- Born: 1863 or 1868
- Died: 26 September 1924 (aged 61 or 56)
- Military career
- Allegiance: United Kingdom South Africa
- Branch: British Army Union Defence Force
- Rank: Brigadier-General
- Conflicts: Second Boer War World War I
- Other work: Military Governor of South West Africa (1915)

= Percival Scott Beves =

British and South African military officer

Brigadier-General Percival Scott Beves, CB, CMG (1863 or 1868 – 26 September 1924) was an officer of the British Army and the South African Defence Forces.

== Life ==
Beves went to The Leys School in Cambridge and joined the British Army in 1887. A year later he was already serving in India and Burma and shortly afterwards became an instructor at the Wargrave Military College in the United Kingdom. Here he taught military tactics, topography, engineering and military law until 1890.
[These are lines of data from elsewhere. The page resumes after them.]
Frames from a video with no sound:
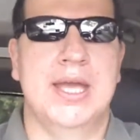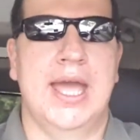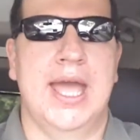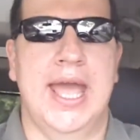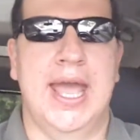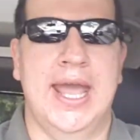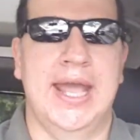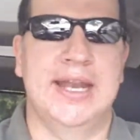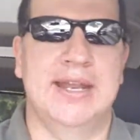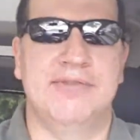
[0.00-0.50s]

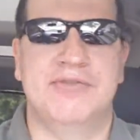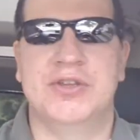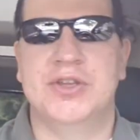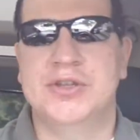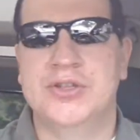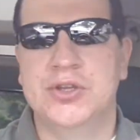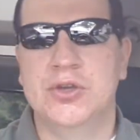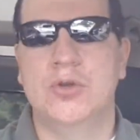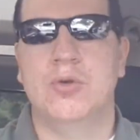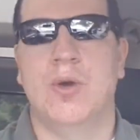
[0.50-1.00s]
And if you
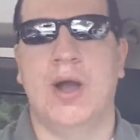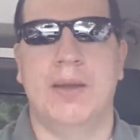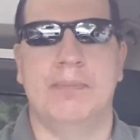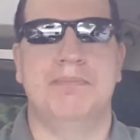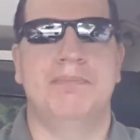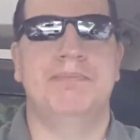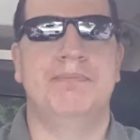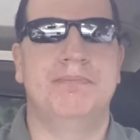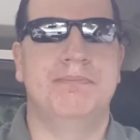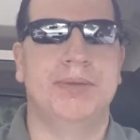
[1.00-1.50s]
do,
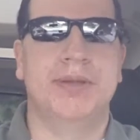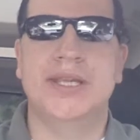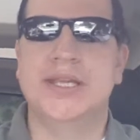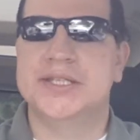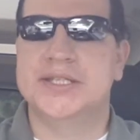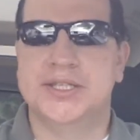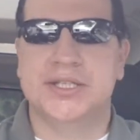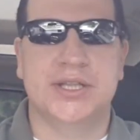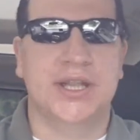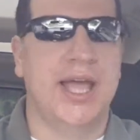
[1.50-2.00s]

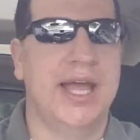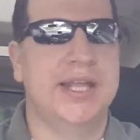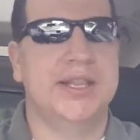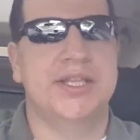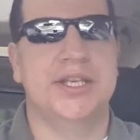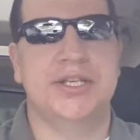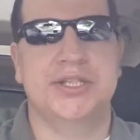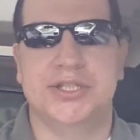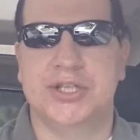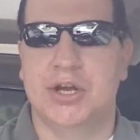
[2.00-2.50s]
please like
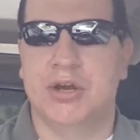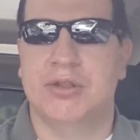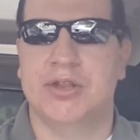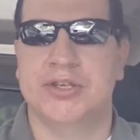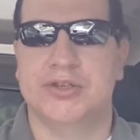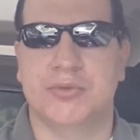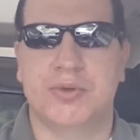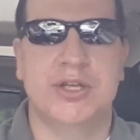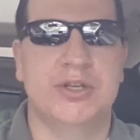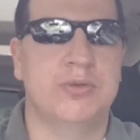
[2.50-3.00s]
this, share
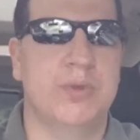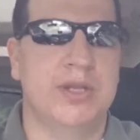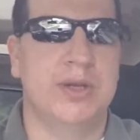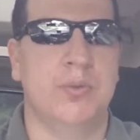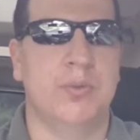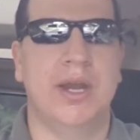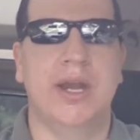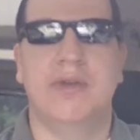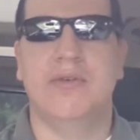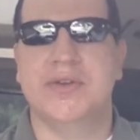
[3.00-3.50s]
this, retweet,
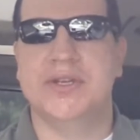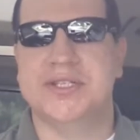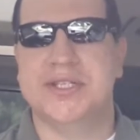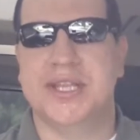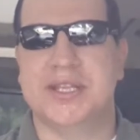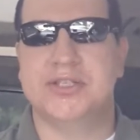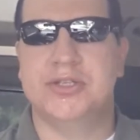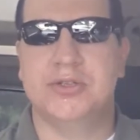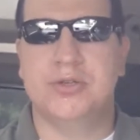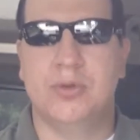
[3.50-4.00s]
whatever it is
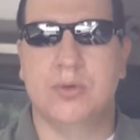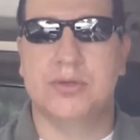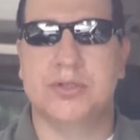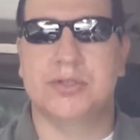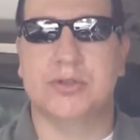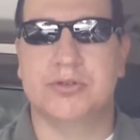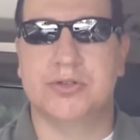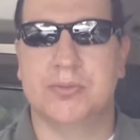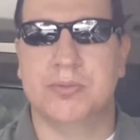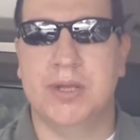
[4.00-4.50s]
that you do on
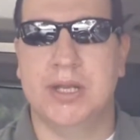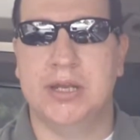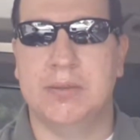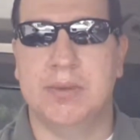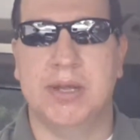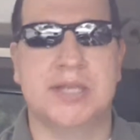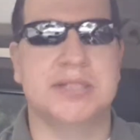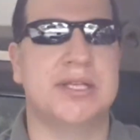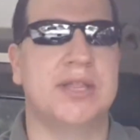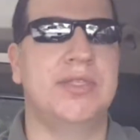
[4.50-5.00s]
social media,
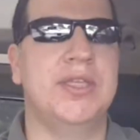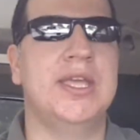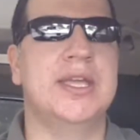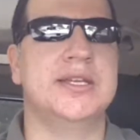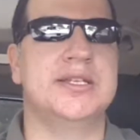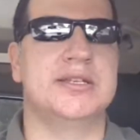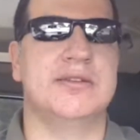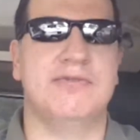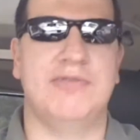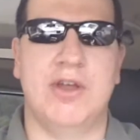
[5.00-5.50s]
because I think
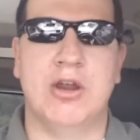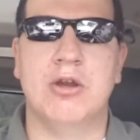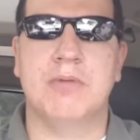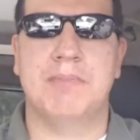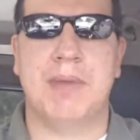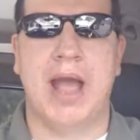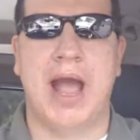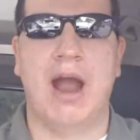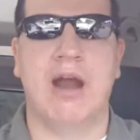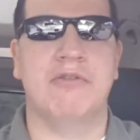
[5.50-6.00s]
it is a very
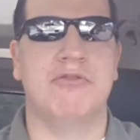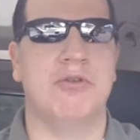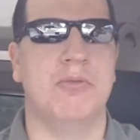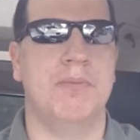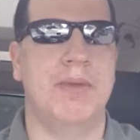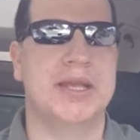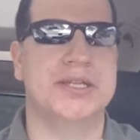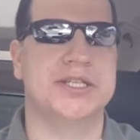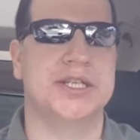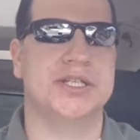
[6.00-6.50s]
powerful
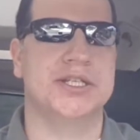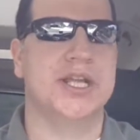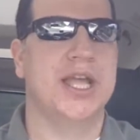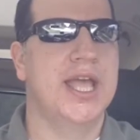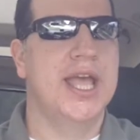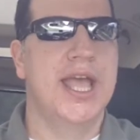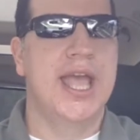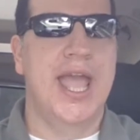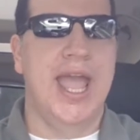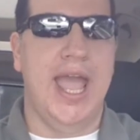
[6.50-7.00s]
message.
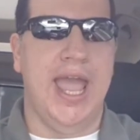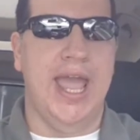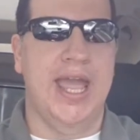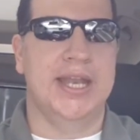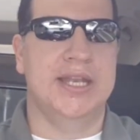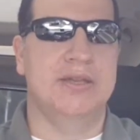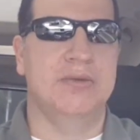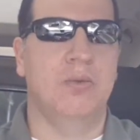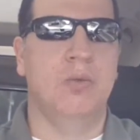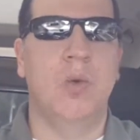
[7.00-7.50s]

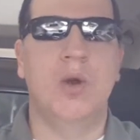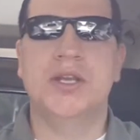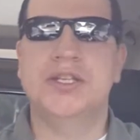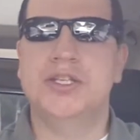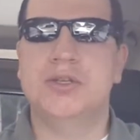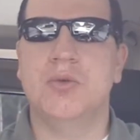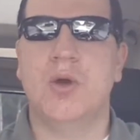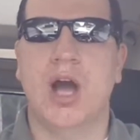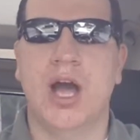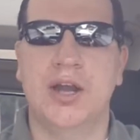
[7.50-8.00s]
And
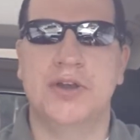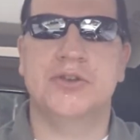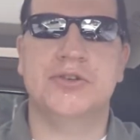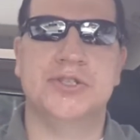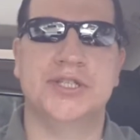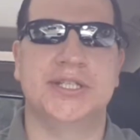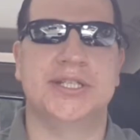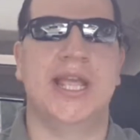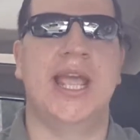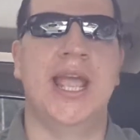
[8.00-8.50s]
once you
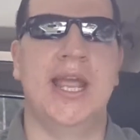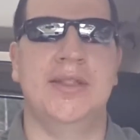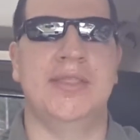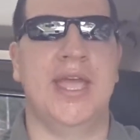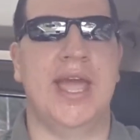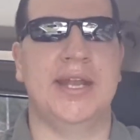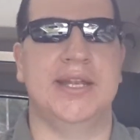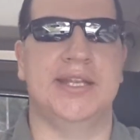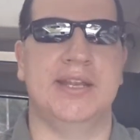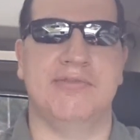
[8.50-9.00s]
understand
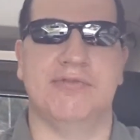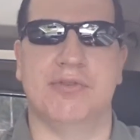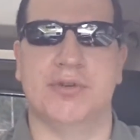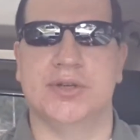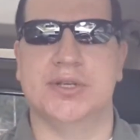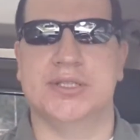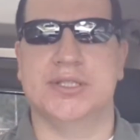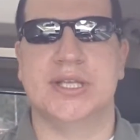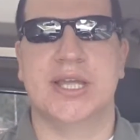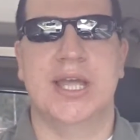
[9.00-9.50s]
that
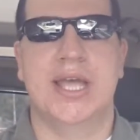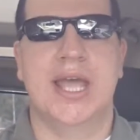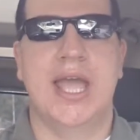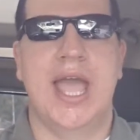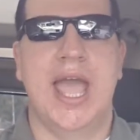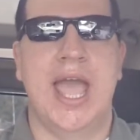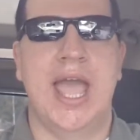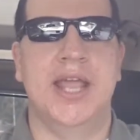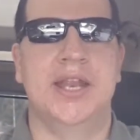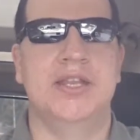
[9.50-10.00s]
difference,
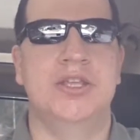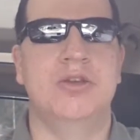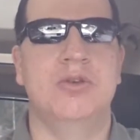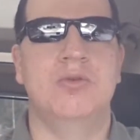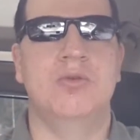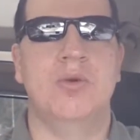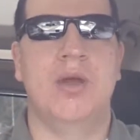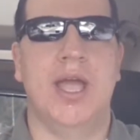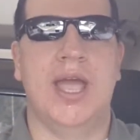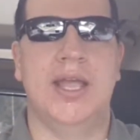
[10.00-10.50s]
and
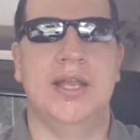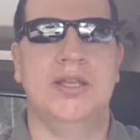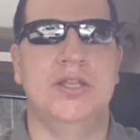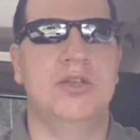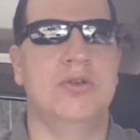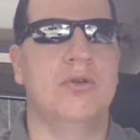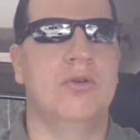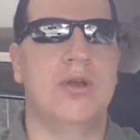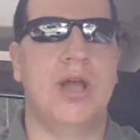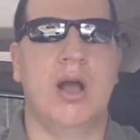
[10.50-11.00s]

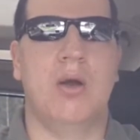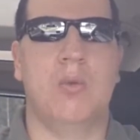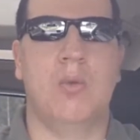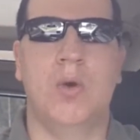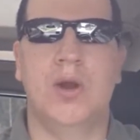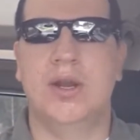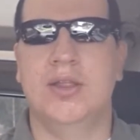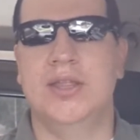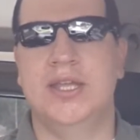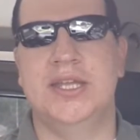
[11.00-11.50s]
you're not
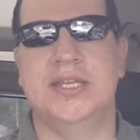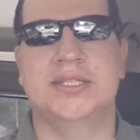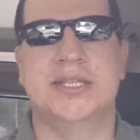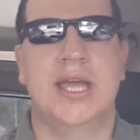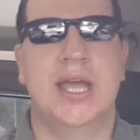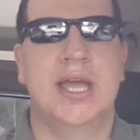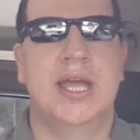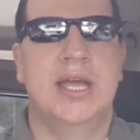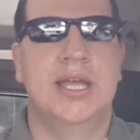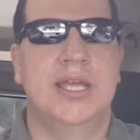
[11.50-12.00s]
one of these,
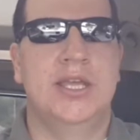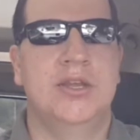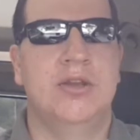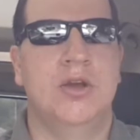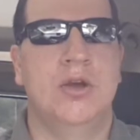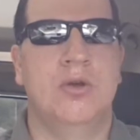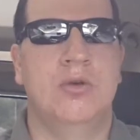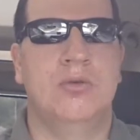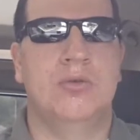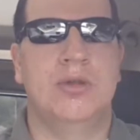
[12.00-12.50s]
you
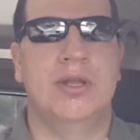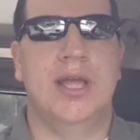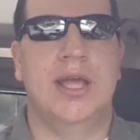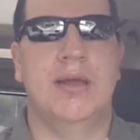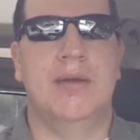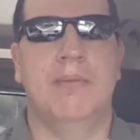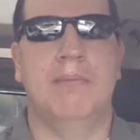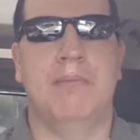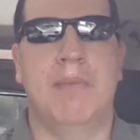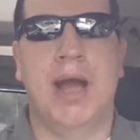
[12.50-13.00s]
know,
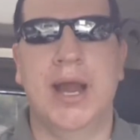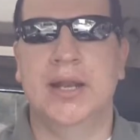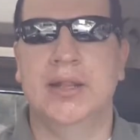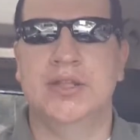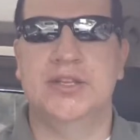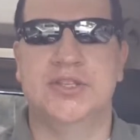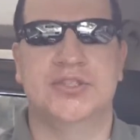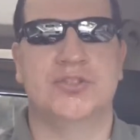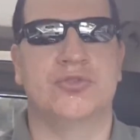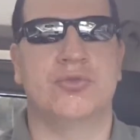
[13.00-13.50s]

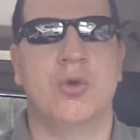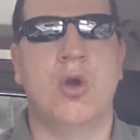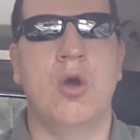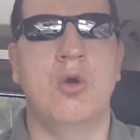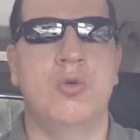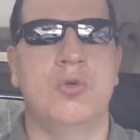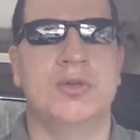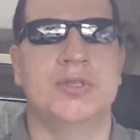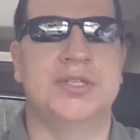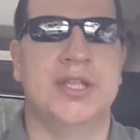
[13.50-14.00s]
mindless
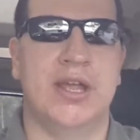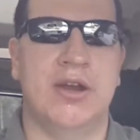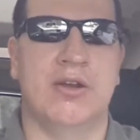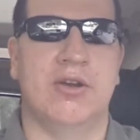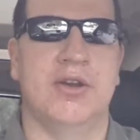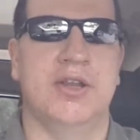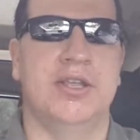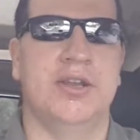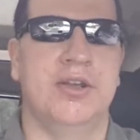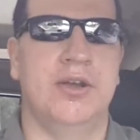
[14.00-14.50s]
drones that
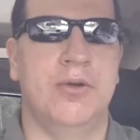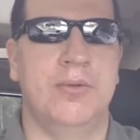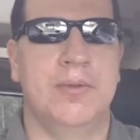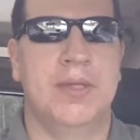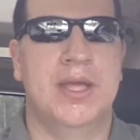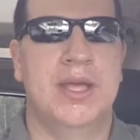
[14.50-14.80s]
are, you know,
He then took part in the Second Boer War until February 1900, including in the Battle of Ladysmith. From then on, Beves lived in the South African Republic.

During World War I, Beves was military governor of South West Africa, present-day Namibia, from 11 July 1915 to 30 October 1915. As a member of the South African military, the Union Defence Force (UDF), he played a key role in the campaign against German South West Africa through his landing in Lüderitz. In 1917 he went to German East Africa to take part in the campaign there.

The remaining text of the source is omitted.